Whichever box we crossed on Thursday 23rd June, it is fairly unanimously acknowledged that the immediate outcome has been, how shall I put it, PRETTY SHITTING DIABOLICAL, and we’re now floundering in the smelly discombobulation of an Unexprectit.
But it’s okay, because we Brits have a remarkable ability to remain positive in the face of adversity. It’s the war spirit. We won’t be dispirited by this chaos and uncertainty and anxiety. We have many things to be positive about.

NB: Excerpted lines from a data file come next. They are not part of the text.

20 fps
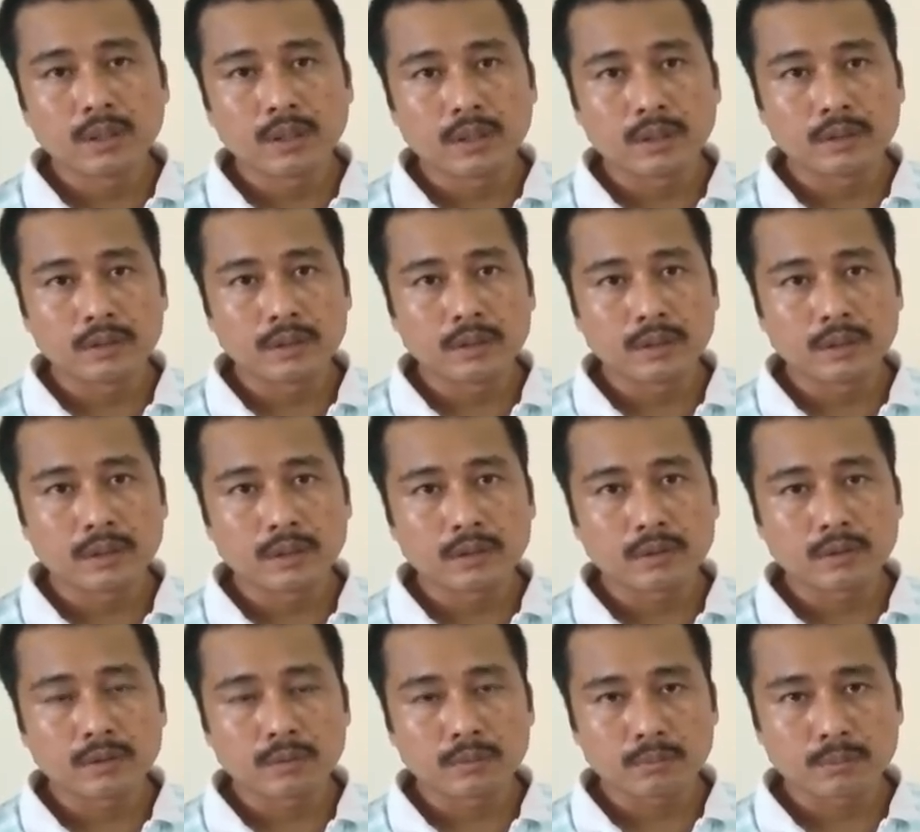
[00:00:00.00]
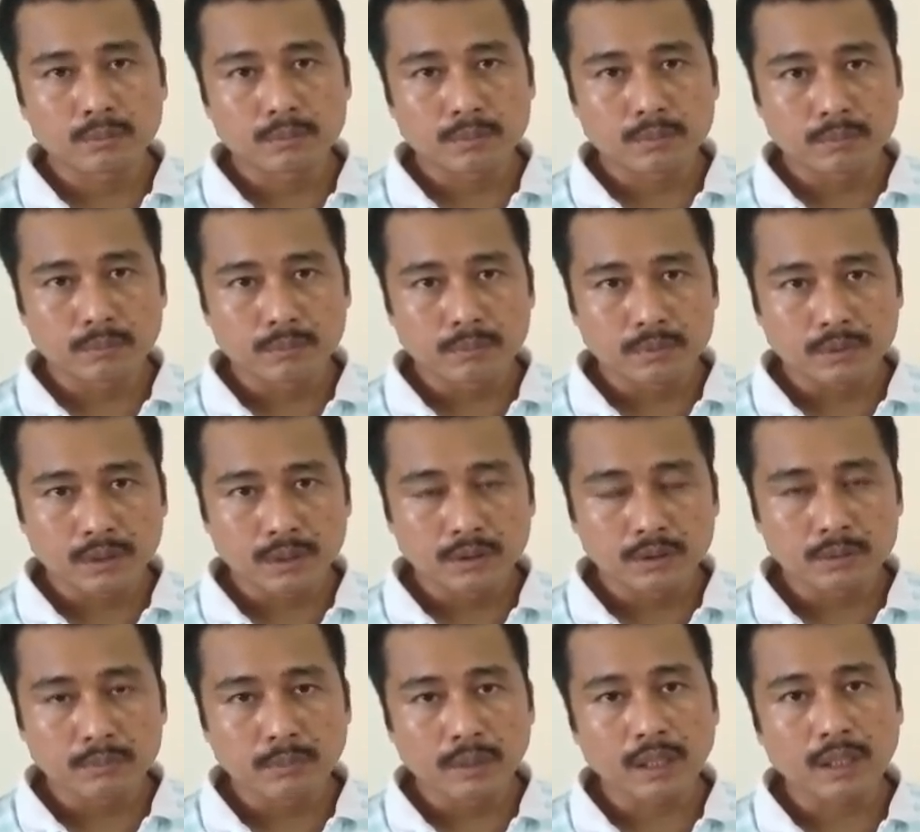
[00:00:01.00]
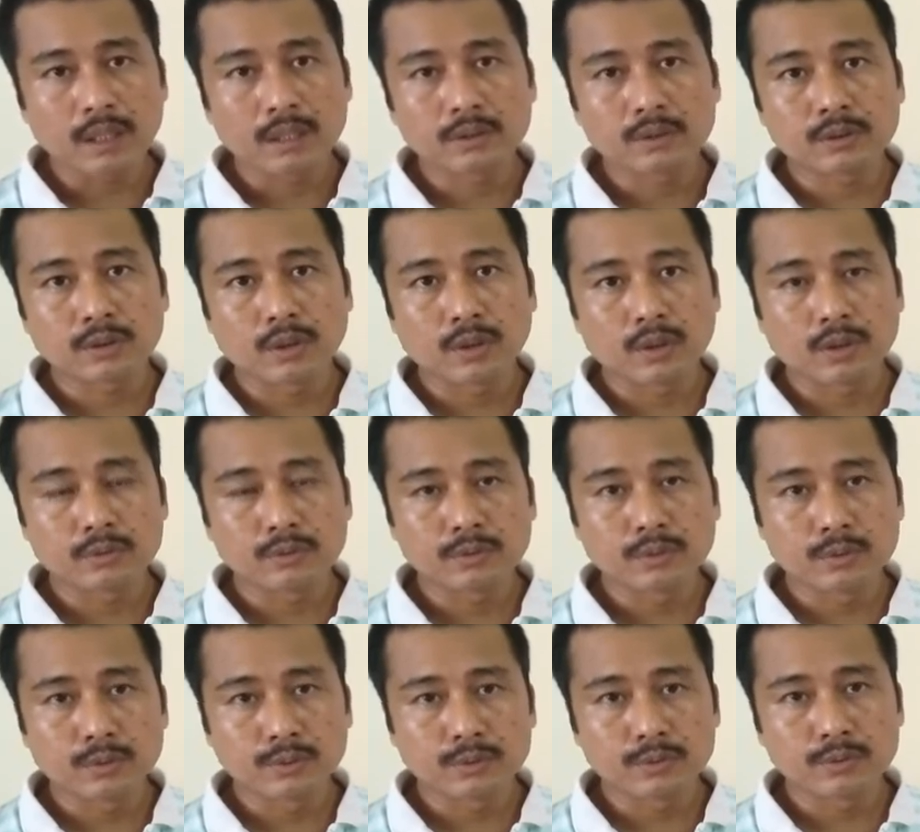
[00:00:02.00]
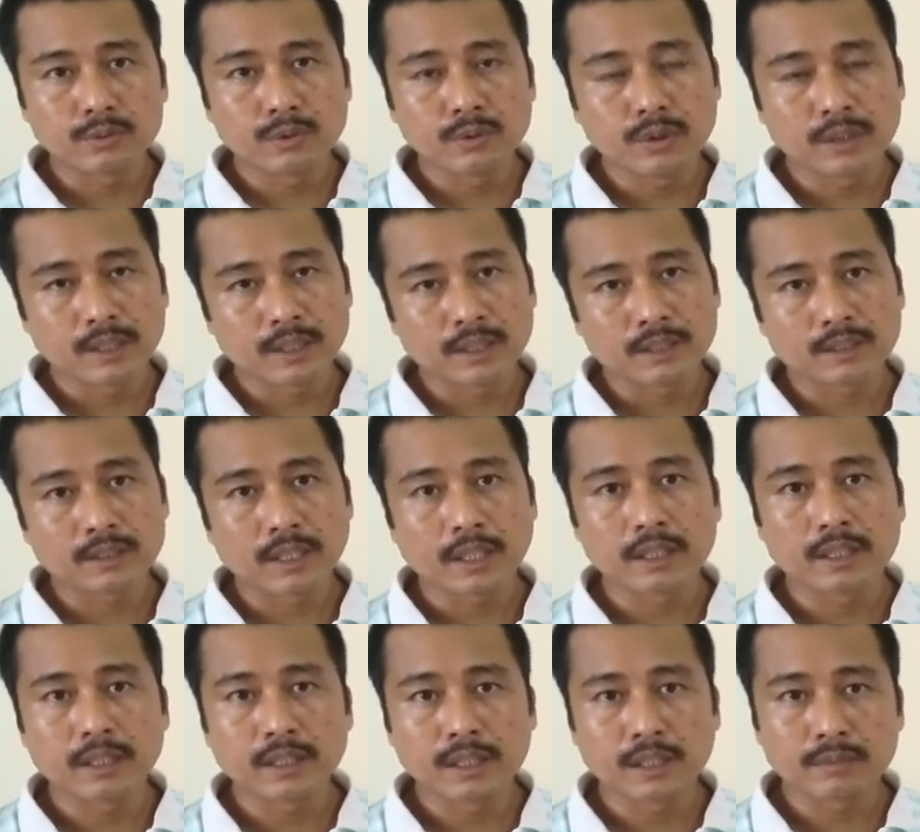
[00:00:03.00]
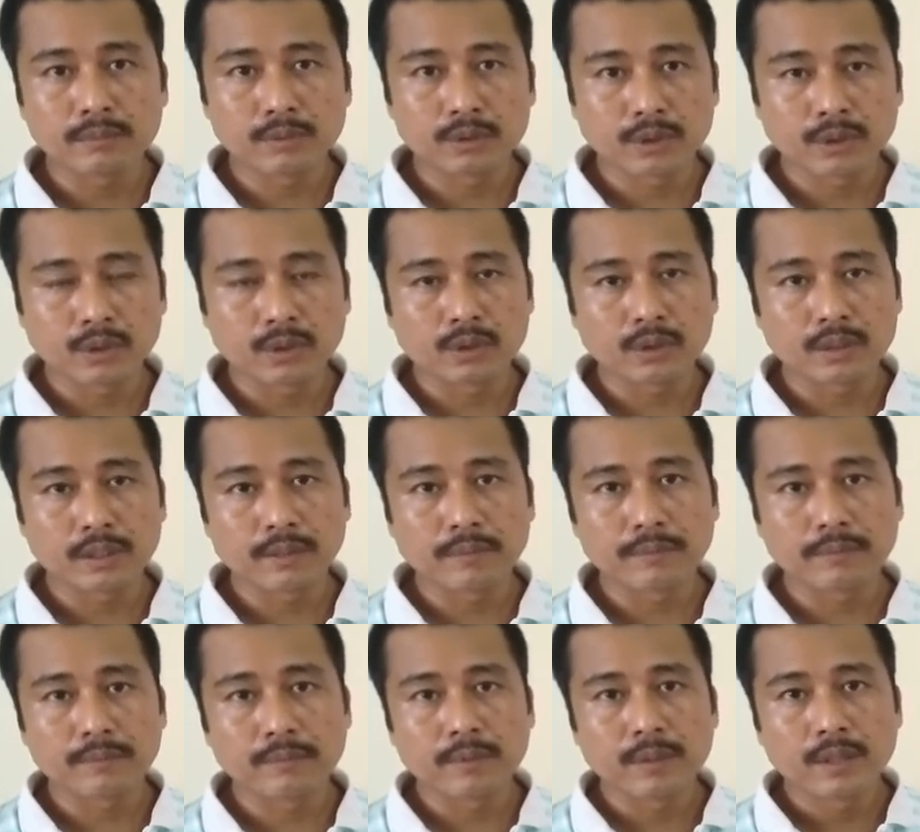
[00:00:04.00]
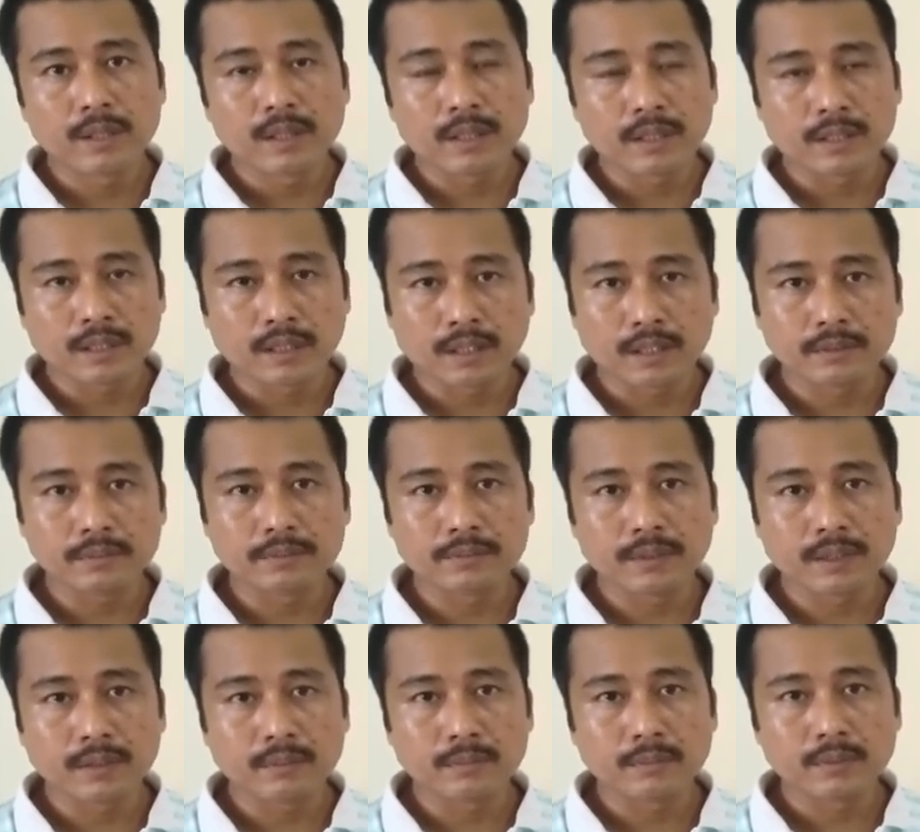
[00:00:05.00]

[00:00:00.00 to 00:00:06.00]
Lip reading: the transition metals of group 4, that is titanium, zirconium, and hafnium,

I mean, look, I know it appears to be terrifying and dangerous now, but at least we have a strong and faithful leader to guide us through the most economically, politically, financially and socially difficult times in recent history.
Oh no wait.
But it’s okay, at least we have strong candidates to guide us through the most economically, politically, financially and socially difficult times in recent history.
Oh no wait.
But it’s okay, at least we have a sensible leader of the Opposition to rise up and present the country with a strong alternative leader to guide us through the most economically, politically, financially and socially difficult times in recent history.
Oh no wait.
But it’s okay, at least everyone who voted Out is sticking by their decision now that we’re Out.
Oh no wait.
But it’s okay, at least all the promises that were made about Brexit are being faithfully kept.
Oh no wait.
But it’s okay, at least we have the football to remind us what a strong footballing nation we are and boost our morale when we need it most.
Oh no wait.
But it’s okay, at least it’s nearly July and it’s high summer and the sunny weather will cheer our dampened spirits.
Oh no wait.
But it’s okay, at least we can pack up and escape the country and seek solace in far away lands.
Oh no wait.
Oh.
Shit.
You have been the first person who has made me laugh out loud since this whole sorry mess landed in our collective lap. I wouldn’t normally plug my own blog in a comment, but you might like to look at my (slightly less funny) take on it all. https://fantasticmetastaticme.wordpress.com/2016/06/28/brexit I’m just hoping that if we all keep calm and try not to kill each other it will all turn out all right in the end.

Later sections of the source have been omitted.